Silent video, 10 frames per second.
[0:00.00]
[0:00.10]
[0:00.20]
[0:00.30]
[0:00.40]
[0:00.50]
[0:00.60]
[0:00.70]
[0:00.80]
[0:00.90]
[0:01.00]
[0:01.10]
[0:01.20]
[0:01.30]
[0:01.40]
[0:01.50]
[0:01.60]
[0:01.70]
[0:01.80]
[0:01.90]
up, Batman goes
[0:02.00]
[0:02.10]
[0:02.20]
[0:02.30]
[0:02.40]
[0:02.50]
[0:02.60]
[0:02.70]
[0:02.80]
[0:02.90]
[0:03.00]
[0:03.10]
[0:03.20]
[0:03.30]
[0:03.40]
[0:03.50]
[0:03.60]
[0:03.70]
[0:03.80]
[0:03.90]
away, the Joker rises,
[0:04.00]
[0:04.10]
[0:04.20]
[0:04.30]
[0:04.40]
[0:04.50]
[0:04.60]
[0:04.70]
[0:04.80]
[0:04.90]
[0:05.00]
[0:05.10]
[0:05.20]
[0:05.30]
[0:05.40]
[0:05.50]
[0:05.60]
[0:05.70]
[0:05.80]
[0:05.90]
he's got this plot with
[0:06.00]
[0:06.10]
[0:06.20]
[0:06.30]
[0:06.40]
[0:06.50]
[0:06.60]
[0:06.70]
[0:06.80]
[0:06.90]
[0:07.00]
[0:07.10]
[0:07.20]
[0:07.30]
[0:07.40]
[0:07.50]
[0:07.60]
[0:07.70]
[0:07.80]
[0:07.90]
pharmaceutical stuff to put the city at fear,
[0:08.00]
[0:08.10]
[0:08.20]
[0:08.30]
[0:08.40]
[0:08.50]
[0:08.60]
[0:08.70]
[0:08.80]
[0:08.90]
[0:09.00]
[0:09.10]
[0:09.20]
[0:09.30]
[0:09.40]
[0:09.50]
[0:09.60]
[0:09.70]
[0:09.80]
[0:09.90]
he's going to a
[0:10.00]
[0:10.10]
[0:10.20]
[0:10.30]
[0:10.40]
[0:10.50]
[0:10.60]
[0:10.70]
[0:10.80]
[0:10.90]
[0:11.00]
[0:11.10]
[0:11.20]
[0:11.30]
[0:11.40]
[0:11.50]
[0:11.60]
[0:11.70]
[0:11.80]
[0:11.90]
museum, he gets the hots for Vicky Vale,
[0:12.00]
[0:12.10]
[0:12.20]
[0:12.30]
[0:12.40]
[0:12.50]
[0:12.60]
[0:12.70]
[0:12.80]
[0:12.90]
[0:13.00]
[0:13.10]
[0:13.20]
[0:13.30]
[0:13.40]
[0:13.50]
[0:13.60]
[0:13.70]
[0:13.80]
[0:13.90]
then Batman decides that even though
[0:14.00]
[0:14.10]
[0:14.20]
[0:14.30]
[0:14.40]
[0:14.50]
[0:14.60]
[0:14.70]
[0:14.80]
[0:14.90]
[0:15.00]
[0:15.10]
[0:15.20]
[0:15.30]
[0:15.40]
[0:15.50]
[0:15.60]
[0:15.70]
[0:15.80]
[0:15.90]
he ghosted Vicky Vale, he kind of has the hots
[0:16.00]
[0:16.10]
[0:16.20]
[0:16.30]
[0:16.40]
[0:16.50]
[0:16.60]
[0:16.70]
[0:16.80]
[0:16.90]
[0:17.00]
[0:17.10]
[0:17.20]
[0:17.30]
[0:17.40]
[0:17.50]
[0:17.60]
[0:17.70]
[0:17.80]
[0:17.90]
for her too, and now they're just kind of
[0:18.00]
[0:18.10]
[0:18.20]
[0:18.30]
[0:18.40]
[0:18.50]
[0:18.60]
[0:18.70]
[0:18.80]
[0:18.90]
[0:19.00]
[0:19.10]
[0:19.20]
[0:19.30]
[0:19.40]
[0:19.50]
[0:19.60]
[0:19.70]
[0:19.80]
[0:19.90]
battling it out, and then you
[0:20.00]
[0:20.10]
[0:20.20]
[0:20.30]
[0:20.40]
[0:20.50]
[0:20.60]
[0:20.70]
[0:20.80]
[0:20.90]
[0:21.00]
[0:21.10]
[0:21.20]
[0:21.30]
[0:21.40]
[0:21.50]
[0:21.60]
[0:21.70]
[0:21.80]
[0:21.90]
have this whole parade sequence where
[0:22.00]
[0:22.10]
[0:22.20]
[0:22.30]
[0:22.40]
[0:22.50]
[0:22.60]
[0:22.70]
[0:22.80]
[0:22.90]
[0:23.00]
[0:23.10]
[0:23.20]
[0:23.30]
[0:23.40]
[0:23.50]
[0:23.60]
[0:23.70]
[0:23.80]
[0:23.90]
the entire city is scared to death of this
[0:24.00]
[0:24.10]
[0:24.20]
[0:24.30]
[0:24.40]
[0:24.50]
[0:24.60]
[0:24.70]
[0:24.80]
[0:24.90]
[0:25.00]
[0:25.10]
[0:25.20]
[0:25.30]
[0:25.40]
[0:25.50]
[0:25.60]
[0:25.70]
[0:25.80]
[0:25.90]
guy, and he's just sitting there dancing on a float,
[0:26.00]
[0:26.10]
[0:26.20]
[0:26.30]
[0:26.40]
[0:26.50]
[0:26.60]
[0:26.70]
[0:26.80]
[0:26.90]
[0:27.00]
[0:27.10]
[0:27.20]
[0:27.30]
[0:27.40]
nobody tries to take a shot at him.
----
PROBLEM = The complete listing above is to be output again exactly.

EXPECTED OUTPUT =
Silent video, 10 frames per second.
[0:00.00]
[0:00.10]
[0:00.20]
[0:00.30]
[0:00.40]
[0:00.50]
[0:00.60]
[0:00.70]
[0:00.80]
[0:00.90]
[0:01.00]
[0:01.10]
[0:01.20]
[0:01.30]
[0:01.40]
[0:01.50]
[0:01.60]
[0:01.70]
[0:01.80]
[0:01.90]
up, Batman goes
[0:02.00]
[0:02.10]
[0:02.20]
[0:02.30]
[0:02.40]
[0:02.50]
[0:02.60]
[0:02.70]
[0:02.80]
[0:02.90]
[0:03.00]
[0:03.10]
[0:03.20]
[0:03.30]
[0:03.40]
[0:03.50]
[0:03.60]
[0:03.70]
[0:03.80]
[0:03.90]
away, the Joker rises,
[0:04.00]
[0:04.10]
[0:04.20]
[0:04.30]
[0:04.40]
[0:04.50]
[0:04.60]
[0:04.70]
[0:04.80]
[0:04.90]
[0:05.00]
[0:05.10]
[0:05.20]
[0:05.30]
[0:05.40]
[0:05.50]
[0:05.60]
[0:05.70]
[0:05.80]
[0:05.90]
he's got this plot with
[0:06.00]
[0:06.10]
[0:06.20]
[0:06.30]
[0:06.40]
[0:06.50]
[0:06.60]
[0:06.70]
[0:06.80]
[0:06.90]
[0:07.00]
[0:07.10]
[0:07.20]
[0:07.30]
[0:07.40]
[0:07.50]
[0:07.60]
[0:07.70]
[0:07.80]
[0:07.90]
pharmaceutical stuff to put the city at fear,
[0:08.00]
[0:08.10]
[0:08.20]
[0:08.30]
[0:08.40]
[0:08.50]
[0:08.60]
[0:08.70]
[0:08.80]
[0:08.90]
[0:09.00]
[0:09.10]
[0:09.20]
[0:09.30]
[0:09.40]
[0:09.50]
[0:09.60]
[0:09.70]
[0:09.80]
[0:09.90]
he's going to a
[0:10.00]
[0:10.10]
[0:10.20]
[0:10.30]
[0:10.40]
[0:10.50]
[0:10.60]
[0:10.70]
[0:10.80]
[0:10.90]
[0:11.00]
[0:11.10]
[0:11.20]
[0:11.30]
[0:11.40]
[0:11.50]
[0:11.60]
[0:11.70]
[0:11.80]
[0:11.90]
museum, he gets the hots for Vicky Vale,
[0:12.00]
[0:12.10]
[0:12.20]
[0:12.30]
[0:12.40]
[0:12.50]
[0:12.60]
[0:12.70]
[0:12.80]
[0:12.90]
[0:13.00]
[0:13.10]
[0:13.20]
[0:13.30]
[0:13.40]
[0:13.50]
[0:13.60]
[0:13.70]
[0:13.80]
[0:13.90]
then Batman decides that even though
[0:14.00]
[0:14.10]
[0:14.20]
[0:14.30]
[0:14.40]
[0:14.50]
[0:14.60]
[0:14.70]
[0:14.80]
[0:14.90]
[0:15.00]
[0:15.10]
[0:15.20]
[0:15.30]
[0:15.40]
[0:15.50]
[0:15.60]
[0:15.70]
[0:15.80]
[0:15.90]
he ghosted Vicky Vale, he kind of has the hots
[0:16.00]
[0:16.10]
[0:16.20]
[0:16.30]
[0:16.40]
[0:16.50]
[0:16.60]
[0:16.70]
[0:16.80]
[0:16.90]
[0:17.00]
[0:17.10]
[0:17.20]
[0:17.30]
[0:17.40]
[0:17.50]
[0:17.60]
[0:17.70]
[0:17.80]
[0:17.90]
for her too, and now they're just kind of
[0:18.00]
[0:18.10]
[0:18.20]
[0:18.30]
[0:18.40]
[0:18.50]
[0:18.60]
[0:18.70]
[0:18.80]
[0:18.90]
[0:19.00]
[0:19.10]
[0:19.20]
[0:19.30]
[0:19.40]
[0:19.50]
[0:19.60]
[0:19.70]
[0:19.80]
[0:19.90]
battling it out, and then you
[0:20.00]
[0:20.10]
[0:20.20]
[0:20.30]
[0:20.40]
[0:20.50]
[0:20.60]
[0:20.70]
[0:20.80]
[0:20.90]
[0:21.00]
[0:21.10]
[0:21.20]
[0:21.30]
[0:21.40]
[0:21.50]
[0:21.60]
[0:21.70]
[0:21.80]
[0:21.90]
have this whole parade sequence where
[0:22.00]
[0:22.10]
[0:22.20]
[0:22.30]
[0:22.40]
[0:22.50]
[0:22.60]
[0:22.70]
[0:22.80]
[0:22.90]
[0:23.00]
[0:23.10]
[0:23.20]
[0:23.30]
[0:23.40]
[0:23.50]
[0:23.60]
[0:23.70]
[0:23.80]
[0:23.90]
the entire city is scared to death of this
[0:24.00]
[0:24.10]
[0:24.20]
[0:24.30]
[0:24.40]
[0:24.50]
[0:24.60]
[0:24.70]
[0:24.80]
[0:24.90]
[0:25.00]
[0:25.10]
[0:25.20]
[0:25.30]
[0:25.40]
[0:25.50]
[0:25.60]
[0:25.70]
[0:25.80]
[0:25.90]
guy, and he's just sitting there dancing on a float,
[0:26.00]
[0:26.10]
[0:26.20]
[0:26.30]
[0:26.40]
[0:26.50]
[0:26.60]
[0:26.70]
[0:26.80]
[0:26.90]
[0:27.00]
[0:27.10]
[0:27.20]
[0:27.30]
[0:27.40]
nobody tries to take a shot at him.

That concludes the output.